State-of-the-art named entity recognition with residual LSTM and ELMo

This is the sixth post in my series about named entity recognition. If you haven’t seen the last five, have a look now. The last time we used character embeddings and a LSTM to model the sequence structure of our sentences and predict the named entities. This time I’m going to show you some cutting edge stuff. We will use a residual LSTM network together with ELMo embeddings [1], developed at Allen NLP. You will learn how to wrap a tensorflow hub pretrained model to work with keras. The resulting model with give you state-of-the-art performance on the named entity recognition task.

What are ELMo embeddings?

ELMo embeddings are embeddings from a language model trained on the 1 Billion Word Benchmark and the pretrained version is available on tensorflow hub. Unlike most widely used word embeddings, ELMo word representations are functions of the entire input sentence. They are computed on top of two-layer bidirectional language model with character convolutions, as a linear function of the internal network states. Concretely, ELMos use a pre-trained, multi-layer, bi-directional, LSTM-based language model and extract the hidden state of each layer for the input sequence of words. Then, they compute a weighted sum of those hidden states to obtain an embedding for each word. The weight of each hidden state is task-dependent and is learned. ELMo improves the performance of models across a wide range of tasks, spanning from question answering and sentiment analysis to named entity recognition. This setup allows us to do semi-supervised learning, where the biLM is pre-trained at a large scale and easily incorporated into a wide range of existing neural NLP architectures.

I suggest having a look at the great paper “Deep contextualized word representations”.

Data preperation

Let’s start by loading and preparing the data. If you are familiar with the last post of this series, you can skip this part and jump directly to the model setup.
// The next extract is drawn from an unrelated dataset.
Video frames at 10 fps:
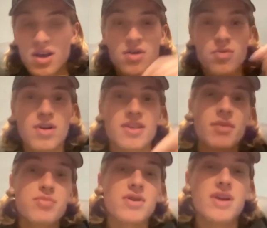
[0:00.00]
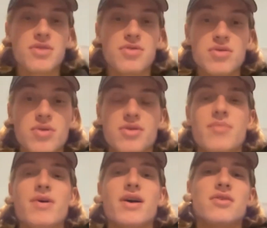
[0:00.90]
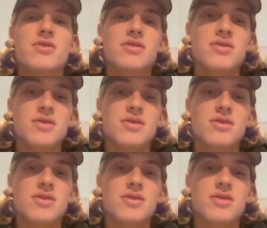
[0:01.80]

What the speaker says: and what has helped you to get through those setbacks?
If you want to run the tutorial yourself, you can find the dataset here.

import pandas as pd
import numpy as np
import matplotlib.pyplot as plt
plt.style.use("ggplot")

data = pd.read_csv("ner_dataset.csv", encoding="latin1")
data = data.fillna(method="ffill")
data.tail(10)

	Sentence #	Word	POS	Tag
1048565	Sentence: 47958	impact	NN	O
1048566	Sentence: 47958	.	.	O
1048567	Sentence: 47959	Indian	JJ	B-gpe
1048568	Sentence: 47959	forces	NNS	O
1048569	Sentence: 47959	said	VBD	O
1048570	Sentence: 47959	they	PRP	O
1048571	Sentence: 47959	responded	VBD	O
1048572	Sentence: 47959	to	TO	O
1048573	Sentence: 47959	the	DT	O
1048574	Sentence: 47959	attack	NN	O

words = list(set(data["Word"].values))
words.append("ENDPAD")
n_words = len(words); n_words

tags = list(set(data["Tag"].values))
n_tags = len(tags); n_tags

So we have 47959 sentences containing 35178 different words with 17 different tags. We use the SentenceGetter class from last post to retrieve sentences with their labels.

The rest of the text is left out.